Only the lines from the one containing "(477.14 s to 478.14 s)" through the end of the data below are to be repeated, exactly as given, without pictures.

* * * * * * *

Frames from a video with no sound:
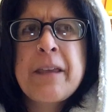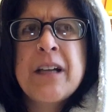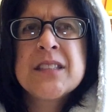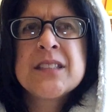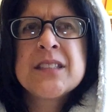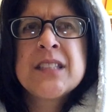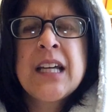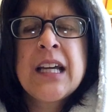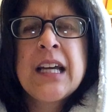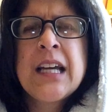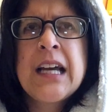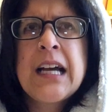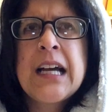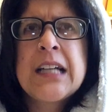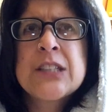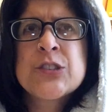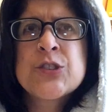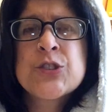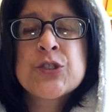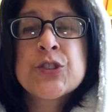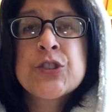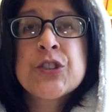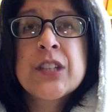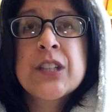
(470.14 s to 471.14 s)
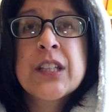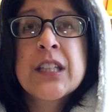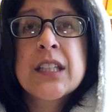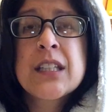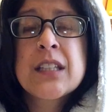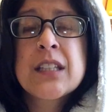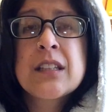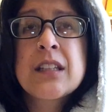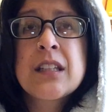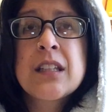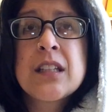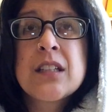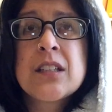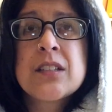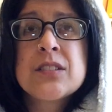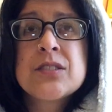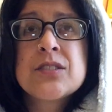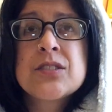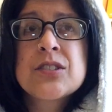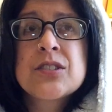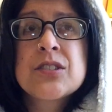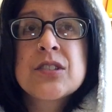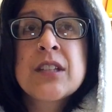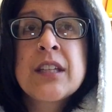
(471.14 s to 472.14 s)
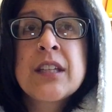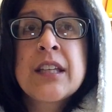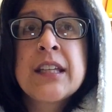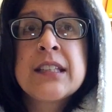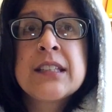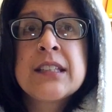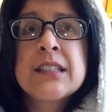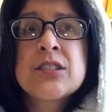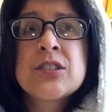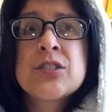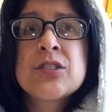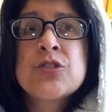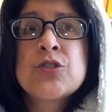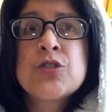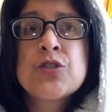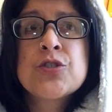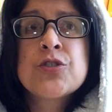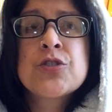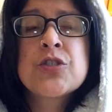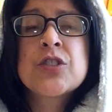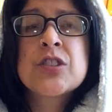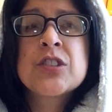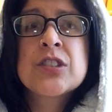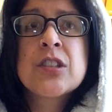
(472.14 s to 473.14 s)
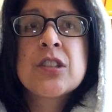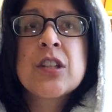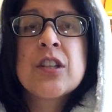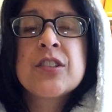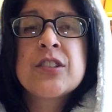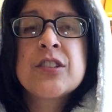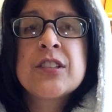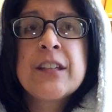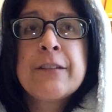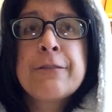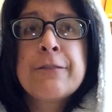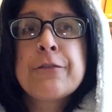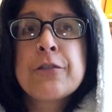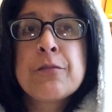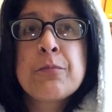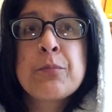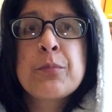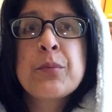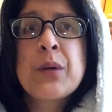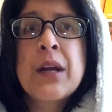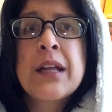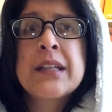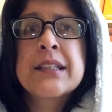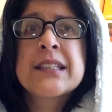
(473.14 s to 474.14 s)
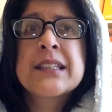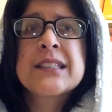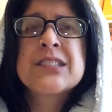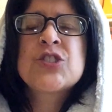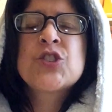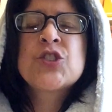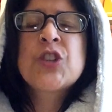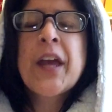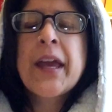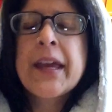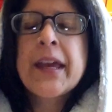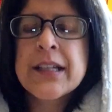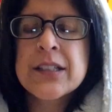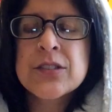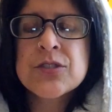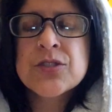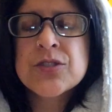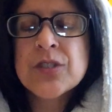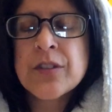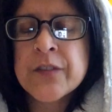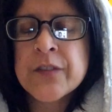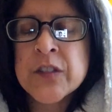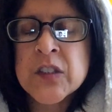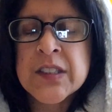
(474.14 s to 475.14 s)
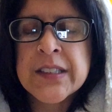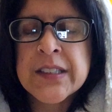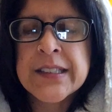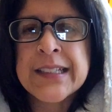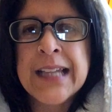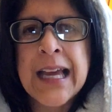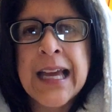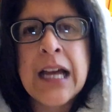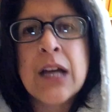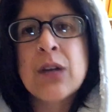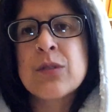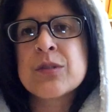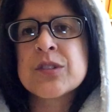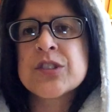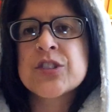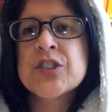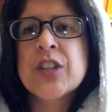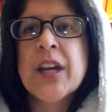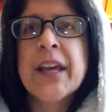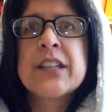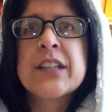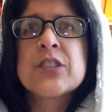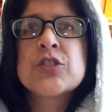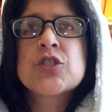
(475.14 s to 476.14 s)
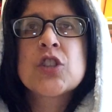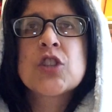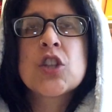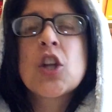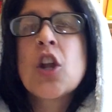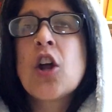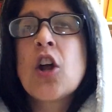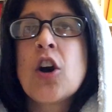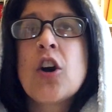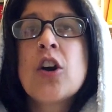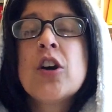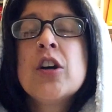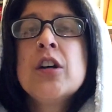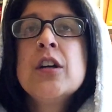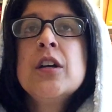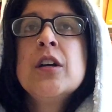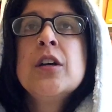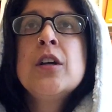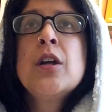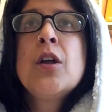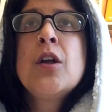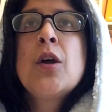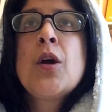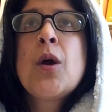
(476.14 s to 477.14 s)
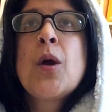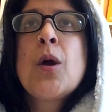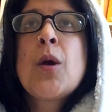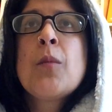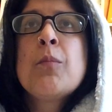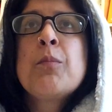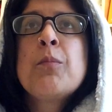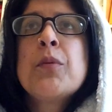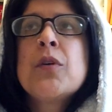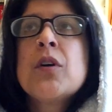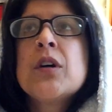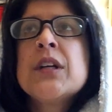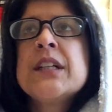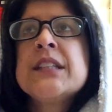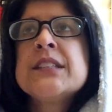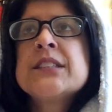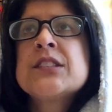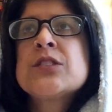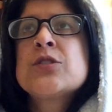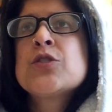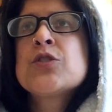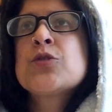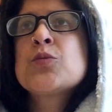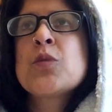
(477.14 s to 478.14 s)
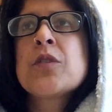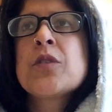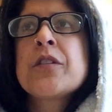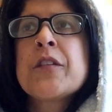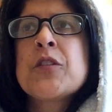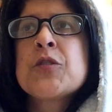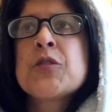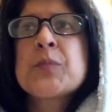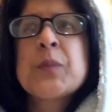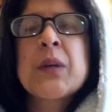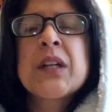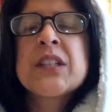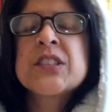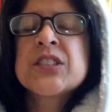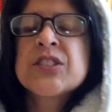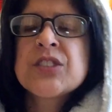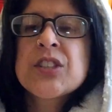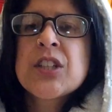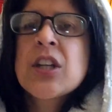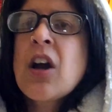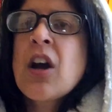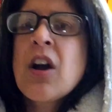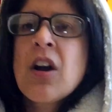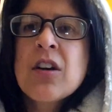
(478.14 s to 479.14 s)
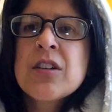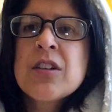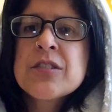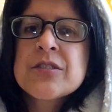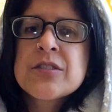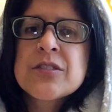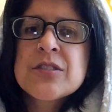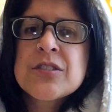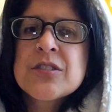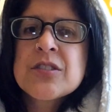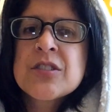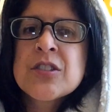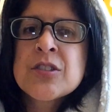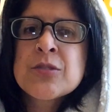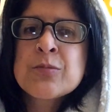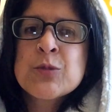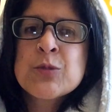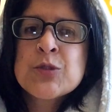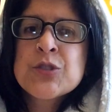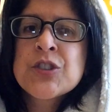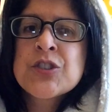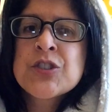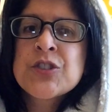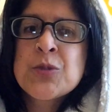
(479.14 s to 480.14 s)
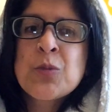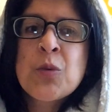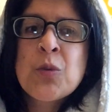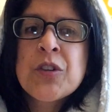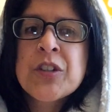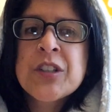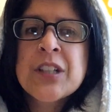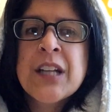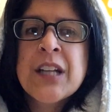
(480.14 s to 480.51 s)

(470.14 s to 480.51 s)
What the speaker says: yeah, I just think that it's just a different brand. It's changed, obviously now it's changed a lot, but it's just one of those brands you can't, as much as you want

* * * * * * *

Written reply
(477.14 s to 478.14 s)
(478.14 s to 479.14 s)
(479.14 s to 480.14 s)
(480.14 s to 480.51 s)

(470.14 s to 480.51 s)
What the speaker says: yeah, I just think that it's just a different brand. It's changed, obviously now it's changed a lot, but it's just one of those brands you can't, as much as you want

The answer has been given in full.